子どもを通わせるなら「幼稚園」か「保育園」か 運営側も教育とサービスの間で暗中模索
たとえば、集団活動を取り入れようと思えば、決まった時間に登園することが必要になる。遅れてくれば、子どもはその活動に途中参加となり、十分な教育的効果は望めなくなる。「生活リズムをつけるうえでも決まった時間に登園することは大事なのですが、保護者が夜遅くまで仕事をしているなど、保護者側の生活スタイルに合わせるために子どもの登園時間が10時を過ぎるケースもあります」(菊地事務局長)。
保護者から「保育サービスなのだから、親の利便性をいちばんに考えるべきだろう」と言われることもある。はたして福祉は「サービス」なのか。幼児教育と保育のベストバランスを保つにはどのような道があるのか、暗中模索が続いているという。
幼保一元化でもニーズに応えられない
幼稚園と保育園――。就学前教育・保育を行う施設の境界がこれだけあいまいになってきているにもかかわらず、その所管や給付構造が二分されている状況は特異だ。そのため、これら2つの施設の一元化を図ろうとする政策については、1990年代後半からすでに本格的な議論が進められてきた。
2015年4月に始まった子ども・子育て支援新制度では、幼稚園と保育園の機能を併せ持った「認定こども園」の普及が大きな柱となっている。両親の就業状況にかかわらず子どもを預けることができ、増加の一途をたどる待機児童の受け皿としても期待されている。新制度の施行とともに、認定こども園の数は全国で2836(15年4月時点)と前年から倍増。普及が進むとみられた。
ところが、だ。幼稚園と保育園の“いいとこ取り”に見える認定こども園でも、実は拾いきれないニーズが多くあった。
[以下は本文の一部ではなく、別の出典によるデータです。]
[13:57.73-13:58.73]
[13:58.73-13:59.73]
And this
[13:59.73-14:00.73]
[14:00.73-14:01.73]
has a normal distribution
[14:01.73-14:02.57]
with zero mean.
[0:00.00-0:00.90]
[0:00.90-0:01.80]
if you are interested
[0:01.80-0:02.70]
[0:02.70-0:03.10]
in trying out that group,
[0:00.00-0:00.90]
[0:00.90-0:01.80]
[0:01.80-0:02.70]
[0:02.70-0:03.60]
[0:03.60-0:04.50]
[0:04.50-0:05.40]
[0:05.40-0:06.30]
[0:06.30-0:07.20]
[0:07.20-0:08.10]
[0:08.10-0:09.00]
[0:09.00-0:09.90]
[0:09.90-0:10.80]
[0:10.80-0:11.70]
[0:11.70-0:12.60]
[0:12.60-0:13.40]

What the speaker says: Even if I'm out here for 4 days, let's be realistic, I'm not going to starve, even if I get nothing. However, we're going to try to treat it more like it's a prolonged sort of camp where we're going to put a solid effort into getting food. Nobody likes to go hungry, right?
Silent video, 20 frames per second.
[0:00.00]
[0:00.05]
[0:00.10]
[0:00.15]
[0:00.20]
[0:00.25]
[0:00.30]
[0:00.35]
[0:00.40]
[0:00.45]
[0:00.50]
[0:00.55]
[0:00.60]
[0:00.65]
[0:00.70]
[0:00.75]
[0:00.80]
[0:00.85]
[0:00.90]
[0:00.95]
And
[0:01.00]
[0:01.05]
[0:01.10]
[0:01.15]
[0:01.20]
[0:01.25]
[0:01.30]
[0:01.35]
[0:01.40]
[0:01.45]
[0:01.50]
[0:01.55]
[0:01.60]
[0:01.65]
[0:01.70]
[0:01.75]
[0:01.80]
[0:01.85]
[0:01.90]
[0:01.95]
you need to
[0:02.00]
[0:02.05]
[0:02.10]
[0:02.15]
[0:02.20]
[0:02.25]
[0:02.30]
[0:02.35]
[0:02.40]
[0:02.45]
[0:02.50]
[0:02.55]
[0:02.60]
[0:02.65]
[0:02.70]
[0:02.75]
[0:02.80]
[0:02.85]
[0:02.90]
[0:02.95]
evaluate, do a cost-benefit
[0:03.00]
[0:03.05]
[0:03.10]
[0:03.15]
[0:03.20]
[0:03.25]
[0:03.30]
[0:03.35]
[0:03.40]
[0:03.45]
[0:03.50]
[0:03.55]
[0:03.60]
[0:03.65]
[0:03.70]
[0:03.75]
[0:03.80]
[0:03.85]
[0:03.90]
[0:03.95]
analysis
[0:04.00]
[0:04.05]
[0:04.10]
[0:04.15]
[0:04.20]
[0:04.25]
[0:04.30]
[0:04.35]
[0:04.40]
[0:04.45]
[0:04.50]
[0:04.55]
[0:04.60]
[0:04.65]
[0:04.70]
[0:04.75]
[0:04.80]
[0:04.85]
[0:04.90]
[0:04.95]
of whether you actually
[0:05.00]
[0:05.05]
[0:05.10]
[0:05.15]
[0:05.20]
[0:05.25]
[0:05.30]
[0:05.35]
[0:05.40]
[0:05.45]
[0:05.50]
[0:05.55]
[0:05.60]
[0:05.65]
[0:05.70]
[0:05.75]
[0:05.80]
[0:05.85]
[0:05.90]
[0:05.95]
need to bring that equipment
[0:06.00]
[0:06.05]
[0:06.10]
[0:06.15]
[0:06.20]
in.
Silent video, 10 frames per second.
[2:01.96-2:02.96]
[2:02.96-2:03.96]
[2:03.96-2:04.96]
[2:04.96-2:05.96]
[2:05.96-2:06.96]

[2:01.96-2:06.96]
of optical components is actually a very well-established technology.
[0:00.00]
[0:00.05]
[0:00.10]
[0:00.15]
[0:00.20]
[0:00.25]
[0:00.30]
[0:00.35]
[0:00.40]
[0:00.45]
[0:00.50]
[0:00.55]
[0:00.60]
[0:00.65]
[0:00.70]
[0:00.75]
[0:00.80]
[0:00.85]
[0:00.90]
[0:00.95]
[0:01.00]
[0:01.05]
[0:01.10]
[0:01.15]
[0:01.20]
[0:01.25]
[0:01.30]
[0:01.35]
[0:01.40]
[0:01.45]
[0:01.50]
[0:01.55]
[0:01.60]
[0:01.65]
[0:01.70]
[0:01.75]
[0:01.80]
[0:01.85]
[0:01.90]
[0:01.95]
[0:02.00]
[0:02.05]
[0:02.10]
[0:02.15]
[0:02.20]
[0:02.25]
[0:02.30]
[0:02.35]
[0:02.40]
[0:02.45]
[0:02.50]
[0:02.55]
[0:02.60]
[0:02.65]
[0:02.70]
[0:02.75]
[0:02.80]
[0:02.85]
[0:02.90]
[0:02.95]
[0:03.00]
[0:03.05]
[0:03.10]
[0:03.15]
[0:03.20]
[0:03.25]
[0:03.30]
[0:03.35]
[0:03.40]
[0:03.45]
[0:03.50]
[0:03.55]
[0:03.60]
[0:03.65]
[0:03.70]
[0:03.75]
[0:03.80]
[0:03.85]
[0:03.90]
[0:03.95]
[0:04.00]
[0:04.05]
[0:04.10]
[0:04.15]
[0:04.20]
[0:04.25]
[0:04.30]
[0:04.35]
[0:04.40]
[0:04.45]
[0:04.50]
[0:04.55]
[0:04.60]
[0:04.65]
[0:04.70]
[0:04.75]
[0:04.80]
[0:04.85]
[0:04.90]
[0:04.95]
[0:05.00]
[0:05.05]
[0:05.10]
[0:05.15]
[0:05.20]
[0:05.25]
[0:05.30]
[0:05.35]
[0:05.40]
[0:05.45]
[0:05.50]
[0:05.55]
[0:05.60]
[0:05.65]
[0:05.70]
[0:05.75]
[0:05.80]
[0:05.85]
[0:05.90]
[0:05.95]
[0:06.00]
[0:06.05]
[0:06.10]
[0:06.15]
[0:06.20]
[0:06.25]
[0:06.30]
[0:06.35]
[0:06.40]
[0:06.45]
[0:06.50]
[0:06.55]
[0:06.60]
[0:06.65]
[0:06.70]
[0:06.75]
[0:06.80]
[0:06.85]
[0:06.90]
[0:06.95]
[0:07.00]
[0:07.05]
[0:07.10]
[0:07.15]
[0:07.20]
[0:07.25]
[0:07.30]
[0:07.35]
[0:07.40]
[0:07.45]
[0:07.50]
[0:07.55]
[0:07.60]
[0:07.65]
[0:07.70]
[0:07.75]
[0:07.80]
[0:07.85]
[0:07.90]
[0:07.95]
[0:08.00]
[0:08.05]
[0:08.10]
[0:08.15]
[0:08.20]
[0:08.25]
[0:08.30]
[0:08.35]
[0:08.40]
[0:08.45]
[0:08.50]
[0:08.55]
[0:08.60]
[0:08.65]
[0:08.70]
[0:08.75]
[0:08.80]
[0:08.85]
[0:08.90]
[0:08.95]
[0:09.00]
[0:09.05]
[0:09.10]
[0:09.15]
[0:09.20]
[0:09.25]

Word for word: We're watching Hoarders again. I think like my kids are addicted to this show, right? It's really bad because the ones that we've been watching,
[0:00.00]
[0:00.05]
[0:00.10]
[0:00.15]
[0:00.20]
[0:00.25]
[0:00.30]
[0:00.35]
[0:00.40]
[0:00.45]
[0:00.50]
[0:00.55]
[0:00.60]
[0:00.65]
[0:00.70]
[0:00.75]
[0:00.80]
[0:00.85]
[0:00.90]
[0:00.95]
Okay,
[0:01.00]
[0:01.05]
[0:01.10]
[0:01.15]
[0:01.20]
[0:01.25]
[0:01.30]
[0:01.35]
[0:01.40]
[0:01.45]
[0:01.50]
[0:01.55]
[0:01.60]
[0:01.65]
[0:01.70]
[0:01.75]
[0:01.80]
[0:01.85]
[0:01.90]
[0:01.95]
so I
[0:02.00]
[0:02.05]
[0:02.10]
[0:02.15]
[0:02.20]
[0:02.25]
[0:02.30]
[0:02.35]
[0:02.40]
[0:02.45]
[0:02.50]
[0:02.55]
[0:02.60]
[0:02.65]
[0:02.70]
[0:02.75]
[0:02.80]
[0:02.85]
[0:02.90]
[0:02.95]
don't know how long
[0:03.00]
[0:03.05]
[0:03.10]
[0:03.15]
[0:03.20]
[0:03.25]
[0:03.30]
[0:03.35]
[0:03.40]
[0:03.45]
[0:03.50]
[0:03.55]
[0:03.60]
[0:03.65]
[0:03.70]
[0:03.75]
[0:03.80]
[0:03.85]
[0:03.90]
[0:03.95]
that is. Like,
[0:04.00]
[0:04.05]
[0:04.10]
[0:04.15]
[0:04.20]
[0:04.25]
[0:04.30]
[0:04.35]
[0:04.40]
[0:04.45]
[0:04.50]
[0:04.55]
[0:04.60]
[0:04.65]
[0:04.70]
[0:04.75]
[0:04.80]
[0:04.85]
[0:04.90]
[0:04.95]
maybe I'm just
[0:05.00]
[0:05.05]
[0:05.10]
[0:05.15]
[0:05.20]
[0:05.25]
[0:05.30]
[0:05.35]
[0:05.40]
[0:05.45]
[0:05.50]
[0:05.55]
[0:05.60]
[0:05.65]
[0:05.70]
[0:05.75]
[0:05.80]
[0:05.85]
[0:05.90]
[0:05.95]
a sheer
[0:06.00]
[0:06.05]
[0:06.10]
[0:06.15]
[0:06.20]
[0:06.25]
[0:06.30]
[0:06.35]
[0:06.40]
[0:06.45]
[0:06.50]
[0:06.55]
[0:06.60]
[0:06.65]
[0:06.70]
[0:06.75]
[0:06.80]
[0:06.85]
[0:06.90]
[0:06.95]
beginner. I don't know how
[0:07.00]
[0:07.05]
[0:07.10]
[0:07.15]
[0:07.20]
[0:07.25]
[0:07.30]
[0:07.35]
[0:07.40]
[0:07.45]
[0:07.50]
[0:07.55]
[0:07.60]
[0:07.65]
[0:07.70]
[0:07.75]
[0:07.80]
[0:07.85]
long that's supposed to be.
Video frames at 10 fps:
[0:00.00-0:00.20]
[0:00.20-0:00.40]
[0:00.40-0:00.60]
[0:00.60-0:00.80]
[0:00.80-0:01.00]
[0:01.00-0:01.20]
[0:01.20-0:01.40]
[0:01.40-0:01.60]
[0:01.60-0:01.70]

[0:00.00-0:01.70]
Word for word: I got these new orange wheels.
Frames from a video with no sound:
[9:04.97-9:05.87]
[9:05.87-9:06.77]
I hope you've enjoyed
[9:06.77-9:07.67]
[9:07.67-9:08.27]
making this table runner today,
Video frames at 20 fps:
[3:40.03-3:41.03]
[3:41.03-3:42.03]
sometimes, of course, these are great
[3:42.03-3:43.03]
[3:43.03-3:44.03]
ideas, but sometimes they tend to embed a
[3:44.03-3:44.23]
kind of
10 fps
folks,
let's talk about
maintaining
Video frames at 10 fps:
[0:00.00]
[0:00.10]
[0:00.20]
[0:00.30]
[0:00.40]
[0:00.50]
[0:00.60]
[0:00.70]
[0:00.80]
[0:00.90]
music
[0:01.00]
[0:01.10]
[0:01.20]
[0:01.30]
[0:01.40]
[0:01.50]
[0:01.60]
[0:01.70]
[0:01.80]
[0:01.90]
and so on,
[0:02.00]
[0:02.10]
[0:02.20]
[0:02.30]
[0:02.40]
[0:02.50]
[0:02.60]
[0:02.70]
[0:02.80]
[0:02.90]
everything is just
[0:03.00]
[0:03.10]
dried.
新制度下の認定こども園では、長時間保育を利用する場合は市区町村から保育の必要性に関する認定を受けなければならなくない。これまで、幼稚園の預かり保育を頼りに在宅勤務やフリーランスなどで働いていた家庭でも、その認定が受けられない可能性が出てくる。また、たとえば在園中に母親がフルタイムで働き始めて長時間保育が必要になった場合、あらためて市区町村から保育の必要性に関する認定を受け、待機児童の列に並ばなければならない。
清瀬ゆりかご幼稚園の内野氏は「今後も特に都市部では、認定こども園に移行する幼稚園は増えないのではないか」と推測する。「認定こども園を増やすよりも、幼稚園による預かり保育の充実や、3歳になった月から入園できる満3歳児保育を実施する幼稚園を増やすほうが現実的だと思います」。
子育て世帯のニーズは多様化している。最近では、0~2歳児向けにプリスクールを設置する幼稚園も増えており、人気も高まっている。「フルタイム共働きだから保育所」「専業主婦家庭だから家庭保育の後に幼稚園」という硬直化したイメージにとらわれていては、時代の波に対応できないことだけは確かなようだ。